▶ **AIM OF THE TASK**
Return exactly the lines from the "[00:12:32.21 to 00:12:33.28]" line through the last line of the entries below. Include no pictures.

▶ **GIVEN DATA**
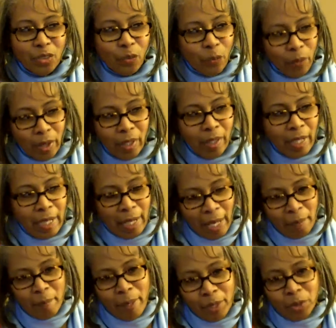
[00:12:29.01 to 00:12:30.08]
So we
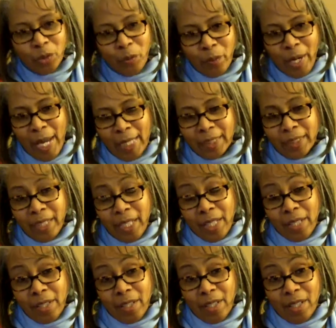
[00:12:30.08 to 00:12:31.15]
got to make sure we're
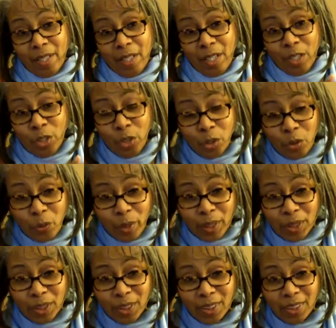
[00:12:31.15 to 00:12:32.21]
asking good
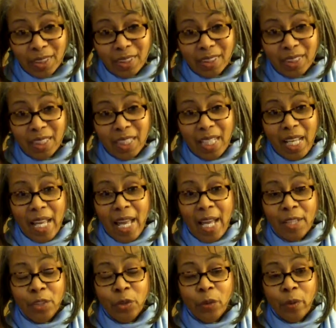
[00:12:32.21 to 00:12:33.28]
questions
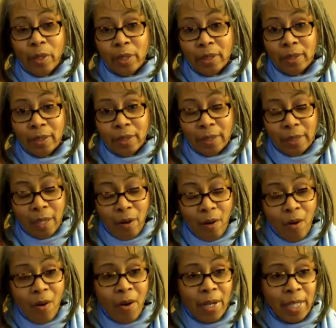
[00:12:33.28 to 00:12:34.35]
and doing
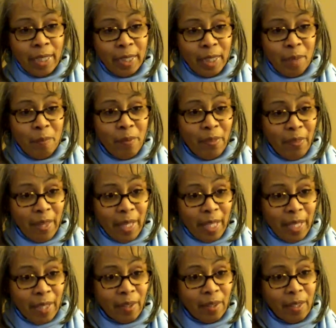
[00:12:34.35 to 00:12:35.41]
hard and deep
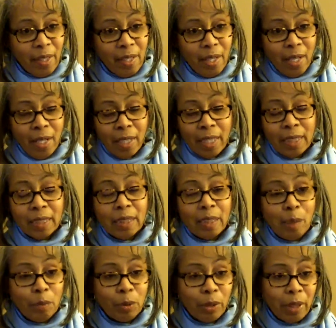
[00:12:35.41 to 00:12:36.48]
thinking
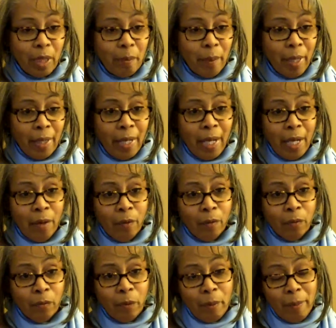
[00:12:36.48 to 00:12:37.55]
conceptually about
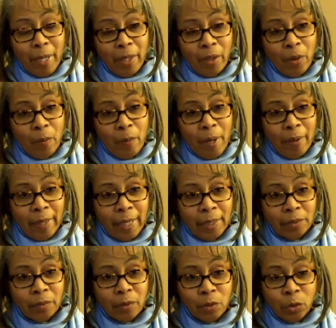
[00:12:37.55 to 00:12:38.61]
how we might go about
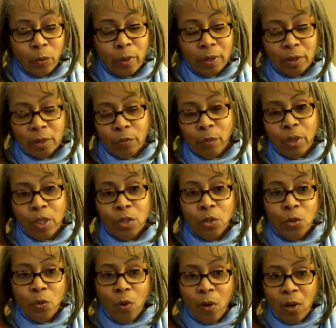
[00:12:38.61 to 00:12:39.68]
answering those questions. If we can
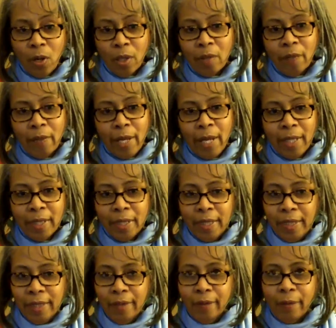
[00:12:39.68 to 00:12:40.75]
do all of that,
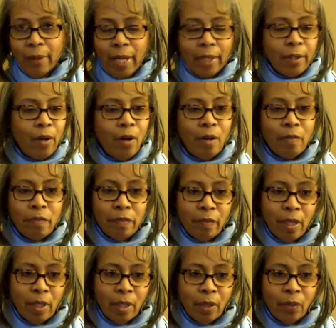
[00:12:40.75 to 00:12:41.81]
what I call
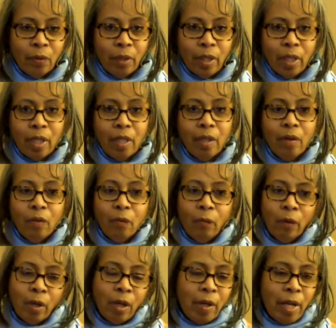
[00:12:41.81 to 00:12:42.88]
front loading,
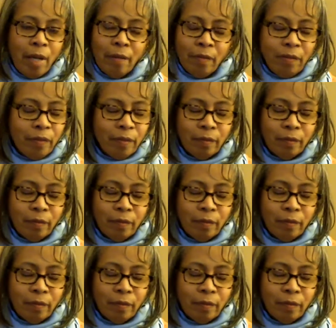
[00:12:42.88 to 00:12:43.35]
we're going to have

▶ **RESULT OF THE EXERCISE**
[00:12:32.21 to 00:12:33.28]
questions
[00:12:33.28 to 00:12:34.35]
and doing
[00:12:34.35 to 00:12:35.41]
hard and deep
[00:12:35.41 to 00:12:36.48]
thinking
[00:12:36.48 to 00:12:37.55]
conceptually about
[00:12:37.55 to 00:12:38.61]
how we might go about
[00:12:38.61 to 00:12:39.68]
answering those questions. If we can
[00:12:39.68 to 00:12:40.75]
do all of that,
[00:12:40.75 to 00:12:41.81]
what I call
[00:12:41.81 to 00:12:42.88]
front loading,
[00:12:42.88 to 00:12:43.35]
we're going to have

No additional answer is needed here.